Организм забарахлил после одного случая, когда, как он выразился, переутомился, переусердствовал, потерял сознание. Стал более тщательно следить за своим здоровьем.
* * *
Если, учась в школе, увлекся виртуальной реальностью, погружался с головой и сходил с ума по играм, то в институте меня захлестнула любовь сразу ко всем заметным девушкам. Мне всегда хотелось секса, и всегда добивался своего.
Но однажды мне стало скучно, оттого что все было просто и не составляло труда. Красавицы сдавались без боя, правда, для интриги иногда кочевряжились, выпендривались. Поломаться считалось хорошим тоном, так и говорили: «Поломалась приличия ради».
«Распущенные девки», – звала их мать. Отец, напротив, смеялся: «Ну что делать, когда девочкам хочется любви и ласки?»

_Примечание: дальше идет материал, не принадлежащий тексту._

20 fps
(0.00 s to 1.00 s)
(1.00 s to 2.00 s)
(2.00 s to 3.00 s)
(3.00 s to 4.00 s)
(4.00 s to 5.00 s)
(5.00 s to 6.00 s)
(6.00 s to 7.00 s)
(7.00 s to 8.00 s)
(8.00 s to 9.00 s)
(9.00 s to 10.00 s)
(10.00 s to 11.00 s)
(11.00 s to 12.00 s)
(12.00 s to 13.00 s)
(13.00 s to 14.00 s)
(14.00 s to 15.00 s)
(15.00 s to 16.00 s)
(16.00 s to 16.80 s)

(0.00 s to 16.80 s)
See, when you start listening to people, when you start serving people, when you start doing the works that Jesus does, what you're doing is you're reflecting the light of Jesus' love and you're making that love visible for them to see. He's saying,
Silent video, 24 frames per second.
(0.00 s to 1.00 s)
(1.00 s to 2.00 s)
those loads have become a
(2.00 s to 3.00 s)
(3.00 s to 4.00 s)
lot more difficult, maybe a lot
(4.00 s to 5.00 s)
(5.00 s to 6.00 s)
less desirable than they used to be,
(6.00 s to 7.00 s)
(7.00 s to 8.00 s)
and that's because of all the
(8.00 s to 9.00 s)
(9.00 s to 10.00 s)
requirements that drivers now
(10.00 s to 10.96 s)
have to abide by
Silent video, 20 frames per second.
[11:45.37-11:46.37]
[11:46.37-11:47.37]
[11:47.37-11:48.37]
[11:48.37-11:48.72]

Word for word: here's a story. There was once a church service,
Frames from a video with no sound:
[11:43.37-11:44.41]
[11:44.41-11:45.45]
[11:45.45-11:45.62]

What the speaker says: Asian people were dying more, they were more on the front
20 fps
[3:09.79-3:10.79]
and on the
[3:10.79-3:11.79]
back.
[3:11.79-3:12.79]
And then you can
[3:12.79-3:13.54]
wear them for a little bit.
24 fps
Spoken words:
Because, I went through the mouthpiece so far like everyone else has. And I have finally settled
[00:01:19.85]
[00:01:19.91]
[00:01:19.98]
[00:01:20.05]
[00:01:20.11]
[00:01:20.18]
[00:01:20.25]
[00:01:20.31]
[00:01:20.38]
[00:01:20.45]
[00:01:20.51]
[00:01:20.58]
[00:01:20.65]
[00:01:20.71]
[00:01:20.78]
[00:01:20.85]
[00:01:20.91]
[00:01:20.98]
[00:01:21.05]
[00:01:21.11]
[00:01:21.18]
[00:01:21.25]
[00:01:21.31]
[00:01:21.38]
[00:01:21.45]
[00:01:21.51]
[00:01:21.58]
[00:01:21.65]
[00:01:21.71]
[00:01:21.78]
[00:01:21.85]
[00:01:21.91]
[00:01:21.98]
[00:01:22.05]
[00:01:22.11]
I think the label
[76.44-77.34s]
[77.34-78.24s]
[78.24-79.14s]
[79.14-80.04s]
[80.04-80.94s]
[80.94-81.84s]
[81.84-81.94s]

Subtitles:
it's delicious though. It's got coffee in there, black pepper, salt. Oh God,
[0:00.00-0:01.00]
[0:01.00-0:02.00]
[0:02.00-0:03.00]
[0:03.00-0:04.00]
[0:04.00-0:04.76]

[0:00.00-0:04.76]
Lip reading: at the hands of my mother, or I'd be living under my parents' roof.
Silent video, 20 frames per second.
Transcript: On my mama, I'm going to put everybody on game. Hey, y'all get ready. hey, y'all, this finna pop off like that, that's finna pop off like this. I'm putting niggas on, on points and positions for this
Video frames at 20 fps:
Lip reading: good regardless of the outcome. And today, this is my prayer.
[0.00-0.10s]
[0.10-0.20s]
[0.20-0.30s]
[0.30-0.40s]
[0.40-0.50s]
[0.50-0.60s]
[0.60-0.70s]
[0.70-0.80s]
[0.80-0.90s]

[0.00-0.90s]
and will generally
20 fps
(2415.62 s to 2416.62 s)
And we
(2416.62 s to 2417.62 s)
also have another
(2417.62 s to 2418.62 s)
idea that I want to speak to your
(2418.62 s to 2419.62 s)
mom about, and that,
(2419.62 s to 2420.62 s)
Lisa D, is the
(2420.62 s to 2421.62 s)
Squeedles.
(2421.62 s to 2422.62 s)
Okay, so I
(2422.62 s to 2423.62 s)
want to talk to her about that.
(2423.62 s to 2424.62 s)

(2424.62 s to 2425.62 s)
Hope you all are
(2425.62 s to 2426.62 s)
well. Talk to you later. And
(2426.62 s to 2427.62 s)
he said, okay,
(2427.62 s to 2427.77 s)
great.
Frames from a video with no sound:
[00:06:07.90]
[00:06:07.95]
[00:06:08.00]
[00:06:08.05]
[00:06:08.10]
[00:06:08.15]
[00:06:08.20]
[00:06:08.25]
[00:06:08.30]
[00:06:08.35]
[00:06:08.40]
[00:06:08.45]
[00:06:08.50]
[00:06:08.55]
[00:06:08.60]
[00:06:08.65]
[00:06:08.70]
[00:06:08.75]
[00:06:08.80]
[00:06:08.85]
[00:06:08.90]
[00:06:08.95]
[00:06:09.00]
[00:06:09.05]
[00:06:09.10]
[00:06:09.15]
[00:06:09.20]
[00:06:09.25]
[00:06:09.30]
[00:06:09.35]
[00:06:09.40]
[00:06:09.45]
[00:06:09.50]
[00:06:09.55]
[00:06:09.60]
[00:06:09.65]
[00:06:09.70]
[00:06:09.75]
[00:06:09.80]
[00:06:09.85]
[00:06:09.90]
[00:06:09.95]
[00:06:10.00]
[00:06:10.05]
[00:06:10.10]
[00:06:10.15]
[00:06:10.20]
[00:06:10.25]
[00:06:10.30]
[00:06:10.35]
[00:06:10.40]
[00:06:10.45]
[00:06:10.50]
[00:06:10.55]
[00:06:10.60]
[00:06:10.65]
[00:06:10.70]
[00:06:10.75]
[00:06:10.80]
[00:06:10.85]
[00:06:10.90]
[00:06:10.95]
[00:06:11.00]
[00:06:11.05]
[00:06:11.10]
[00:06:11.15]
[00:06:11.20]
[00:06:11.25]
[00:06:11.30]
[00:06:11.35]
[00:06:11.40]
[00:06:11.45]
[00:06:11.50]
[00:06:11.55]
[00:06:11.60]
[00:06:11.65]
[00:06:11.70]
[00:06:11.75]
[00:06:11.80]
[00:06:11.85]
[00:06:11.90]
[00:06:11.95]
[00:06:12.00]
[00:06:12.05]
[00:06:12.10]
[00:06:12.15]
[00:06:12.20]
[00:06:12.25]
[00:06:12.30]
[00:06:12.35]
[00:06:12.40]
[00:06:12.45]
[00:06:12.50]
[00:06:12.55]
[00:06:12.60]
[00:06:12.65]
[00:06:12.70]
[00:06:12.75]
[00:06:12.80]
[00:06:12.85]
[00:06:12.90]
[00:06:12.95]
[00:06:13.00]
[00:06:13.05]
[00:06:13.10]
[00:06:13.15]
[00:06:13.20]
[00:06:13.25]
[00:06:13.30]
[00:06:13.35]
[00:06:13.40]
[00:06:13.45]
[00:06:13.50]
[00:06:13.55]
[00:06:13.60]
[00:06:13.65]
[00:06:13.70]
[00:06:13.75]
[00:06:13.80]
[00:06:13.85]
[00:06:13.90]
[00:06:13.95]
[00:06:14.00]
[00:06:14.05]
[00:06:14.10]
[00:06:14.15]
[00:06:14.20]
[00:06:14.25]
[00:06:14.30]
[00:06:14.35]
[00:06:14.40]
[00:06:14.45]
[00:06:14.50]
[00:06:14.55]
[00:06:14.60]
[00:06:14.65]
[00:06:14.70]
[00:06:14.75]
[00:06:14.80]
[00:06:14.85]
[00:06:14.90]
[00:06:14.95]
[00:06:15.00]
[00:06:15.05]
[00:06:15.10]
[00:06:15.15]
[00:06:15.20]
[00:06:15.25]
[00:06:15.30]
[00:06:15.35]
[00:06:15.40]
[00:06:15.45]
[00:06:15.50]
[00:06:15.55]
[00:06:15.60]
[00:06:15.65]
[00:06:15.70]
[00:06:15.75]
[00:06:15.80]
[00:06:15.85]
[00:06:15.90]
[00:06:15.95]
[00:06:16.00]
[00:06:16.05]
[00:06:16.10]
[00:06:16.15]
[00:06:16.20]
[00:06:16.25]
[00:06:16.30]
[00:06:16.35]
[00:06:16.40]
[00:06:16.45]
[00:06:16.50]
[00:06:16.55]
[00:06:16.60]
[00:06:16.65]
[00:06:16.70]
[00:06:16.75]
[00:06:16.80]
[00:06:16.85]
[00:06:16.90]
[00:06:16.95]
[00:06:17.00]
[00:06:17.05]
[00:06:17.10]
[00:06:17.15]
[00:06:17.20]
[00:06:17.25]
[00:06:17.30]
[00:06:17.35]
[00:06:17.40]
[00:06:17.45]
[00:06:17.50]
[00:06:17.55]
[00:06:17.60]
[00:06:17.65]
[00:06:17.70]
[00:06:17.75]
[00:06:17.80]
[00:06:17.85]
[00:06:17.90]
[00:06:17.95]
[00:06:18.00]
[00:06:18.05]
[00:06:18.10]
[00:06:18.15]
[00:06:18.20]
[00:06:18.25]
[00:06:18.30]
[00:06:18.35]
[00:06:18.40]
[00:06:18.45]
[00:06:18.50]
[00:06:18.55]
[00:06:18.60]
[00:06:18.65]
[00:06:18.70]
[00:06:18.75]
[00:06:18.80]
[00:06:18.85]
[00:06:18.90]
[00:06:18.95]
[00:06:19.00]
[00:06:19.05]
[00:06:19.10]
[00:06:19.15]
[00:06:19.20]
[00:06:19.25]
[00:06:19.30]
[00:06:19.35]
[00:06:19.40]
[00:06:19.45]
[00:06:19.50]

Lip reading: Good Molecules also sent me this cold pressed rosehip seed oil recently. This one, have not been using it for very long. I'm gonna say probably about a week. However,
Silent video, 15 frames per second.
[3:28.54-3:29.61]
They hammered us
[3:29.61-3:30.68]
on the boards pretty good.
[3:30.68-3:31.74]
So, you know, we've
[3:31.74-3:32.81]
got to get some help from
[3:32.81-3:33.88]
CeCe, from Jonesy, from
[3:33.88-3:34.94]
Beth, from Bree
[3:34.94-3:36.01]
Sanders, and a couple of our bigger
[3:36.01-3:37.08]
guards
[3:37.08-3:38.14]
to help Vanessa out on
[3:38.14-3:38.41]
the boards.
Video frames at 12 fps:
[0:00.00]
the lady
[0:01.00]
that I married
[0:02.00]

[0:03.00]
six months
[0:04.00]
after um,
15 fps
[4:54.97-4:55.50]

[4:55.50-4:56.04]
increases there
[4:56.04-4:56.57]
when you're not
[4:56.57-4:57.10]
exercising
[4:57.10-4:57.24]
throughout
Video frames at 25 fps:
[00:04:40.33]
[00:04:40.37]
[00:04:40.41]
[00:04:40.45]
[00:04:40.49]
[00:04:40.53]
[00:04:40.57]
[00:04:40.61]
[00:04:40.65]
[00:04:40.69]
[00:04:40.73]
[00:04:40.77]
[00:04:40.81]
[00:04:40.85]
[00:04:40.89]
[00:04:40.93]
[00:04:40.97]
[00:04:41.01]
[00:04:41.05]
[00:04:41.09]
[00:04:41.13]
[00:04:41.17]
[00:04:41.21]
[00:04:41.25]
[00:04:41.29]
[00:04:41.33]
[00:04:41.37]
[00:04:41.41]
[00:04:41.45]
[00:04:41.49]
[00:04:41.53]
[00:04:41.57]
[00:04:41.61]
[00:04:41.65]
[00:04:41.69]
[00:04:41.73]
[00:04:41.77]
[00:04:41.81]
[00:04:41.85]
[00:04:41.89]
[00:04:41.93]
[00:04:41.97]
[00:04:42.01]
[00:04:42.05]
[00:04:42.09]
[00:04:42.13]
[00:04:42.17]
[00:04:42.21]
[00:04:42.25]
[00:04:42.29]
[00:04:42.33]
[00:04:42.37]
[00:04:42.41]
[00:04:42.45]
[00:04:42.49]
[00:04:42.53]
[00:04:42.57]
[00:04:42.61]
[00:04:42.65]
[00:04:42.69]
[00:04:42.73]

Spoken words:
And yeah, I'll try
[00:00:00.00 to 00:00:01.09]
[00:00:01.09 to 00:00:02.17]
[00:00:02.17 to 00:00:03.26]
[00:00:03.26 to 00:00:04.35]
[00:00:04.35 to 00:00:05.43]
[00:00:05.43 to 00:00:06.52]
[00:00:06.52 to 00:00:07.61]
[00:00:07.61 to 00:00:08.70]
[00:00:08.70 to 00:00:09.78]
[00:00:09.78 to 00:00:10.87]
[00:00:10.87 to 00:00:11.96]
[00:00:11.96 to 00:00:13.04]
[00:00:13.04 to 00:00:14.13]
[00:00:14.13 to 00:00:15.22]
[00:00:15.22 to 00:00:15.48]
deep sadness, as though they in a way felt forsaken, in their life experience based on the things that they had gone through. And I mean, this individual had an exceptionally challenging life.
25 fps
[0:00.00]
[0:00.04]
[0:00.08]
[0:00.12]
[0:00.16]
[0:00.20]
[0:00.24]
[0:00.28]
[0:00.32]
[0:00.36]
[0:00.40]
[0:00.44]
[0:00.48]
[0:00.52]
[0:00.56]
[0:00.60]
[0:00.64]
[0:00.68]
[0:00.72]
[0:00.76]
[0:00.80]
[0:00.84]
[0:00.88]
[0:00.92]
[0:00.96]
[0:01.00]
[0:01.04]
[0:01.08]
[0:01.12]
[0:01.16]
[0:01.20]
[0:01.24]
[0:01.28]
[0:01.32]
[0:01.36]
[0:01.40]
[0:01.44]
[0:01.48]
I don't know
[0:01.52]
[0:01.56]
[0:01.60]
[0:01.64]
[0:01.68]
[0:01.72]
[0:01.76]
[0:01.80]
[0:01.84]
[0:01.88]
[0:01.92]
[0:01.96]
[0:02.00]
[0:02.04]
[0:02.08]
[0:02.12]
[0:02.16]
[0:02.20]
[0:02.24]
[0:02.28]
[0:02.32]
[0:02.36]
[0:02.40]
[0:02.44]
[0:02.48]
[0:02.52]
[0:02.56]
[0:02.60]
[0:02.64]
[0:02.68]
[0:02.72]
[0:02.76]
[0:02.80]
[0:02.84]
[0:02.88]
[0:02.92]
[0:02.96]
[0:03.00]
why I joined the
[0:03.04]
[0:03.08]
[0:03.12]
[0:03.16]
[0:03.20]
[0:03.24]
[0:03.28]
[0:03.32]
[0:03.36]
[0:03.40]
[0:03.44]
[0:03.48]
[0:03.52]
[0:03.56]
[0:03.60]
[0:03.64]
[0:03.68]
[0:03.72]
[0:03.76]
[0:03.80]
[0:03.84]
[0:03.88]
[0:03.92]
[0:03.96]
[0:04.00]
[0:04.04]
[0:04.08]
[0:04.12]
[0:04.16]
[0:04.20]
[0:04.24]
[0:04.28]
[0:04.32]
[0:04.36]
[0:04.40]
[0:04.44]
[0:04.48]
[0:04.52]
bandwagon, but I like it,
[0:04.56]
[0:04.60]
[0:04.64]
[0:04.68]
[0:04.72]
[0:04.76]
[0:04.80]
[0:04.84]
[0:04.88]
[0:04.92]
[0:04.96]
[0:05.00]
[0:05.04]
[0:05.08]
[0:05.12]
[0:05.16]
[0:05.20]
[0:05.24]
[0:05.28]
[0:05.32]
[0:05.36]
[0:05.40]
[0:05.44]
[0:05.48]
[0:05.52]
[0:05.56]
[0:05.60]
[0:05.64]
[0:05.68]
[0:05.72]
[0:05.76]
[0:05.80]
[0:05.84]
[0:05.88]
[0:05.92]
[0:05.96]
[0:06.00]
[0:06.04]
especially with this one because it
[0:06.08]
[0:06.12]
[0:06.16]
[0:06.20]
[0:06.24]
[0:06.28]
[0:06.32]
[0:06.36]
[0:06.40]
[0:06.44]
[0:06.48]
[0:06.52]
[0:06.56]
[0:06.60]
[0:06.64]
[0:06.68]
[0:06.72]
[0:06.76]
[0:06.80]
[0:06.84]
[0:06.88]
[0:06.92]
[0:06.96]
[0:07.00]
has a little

Мать больше всего боялась, что буду, как многие, наркоманом или «голубым», поэтому была снисходительна к моему донжуанству. Ей так хотелось, чтоб стал медиком, врачом, непременно хирургом. Когда-то сама мечтала об этом. В их семье все были медиками. Она просила только об одном:
– Учись, врач – такая прекрасная профессия.
Сейчас врачи уже не те, да и тогда не все придерживались морали и уж тем более клятвы Гиппократа. Врачи убивали пациентов случайно на операционном столе. Врачей убивали от отчаяния, не веря им, что они сделали все, чтоб спасти пациента. Как говорится, измельчал народ, измельчал до пагубности.
Мажор мелковатый с ехидцей
Я – стильный, вероломный, неотразимый мой кураж, обаяние, деньги и результат – вседозволенность и доступность. Жизнь как приключение – моя мечта, но все твердят: «Надо остепениться». Стоял на своем: «Потанцую, пока молодой».
Ночные клубы Москвы – отдельная песня. Быстро их перерос – там одни поганки. Да отец стал прижимать деньгами. Разозлился после того, как очередная сука, узнав его телефон, оповестила о неизбежной беременности. Отнял банковскую карту и грозился отобрать мобильник за полмиллиона, что подарил после поступления в институт. Когда в очередной раз меня лишили прав, кричал так, что мать убежала в свою комнату и не показывалась до утра.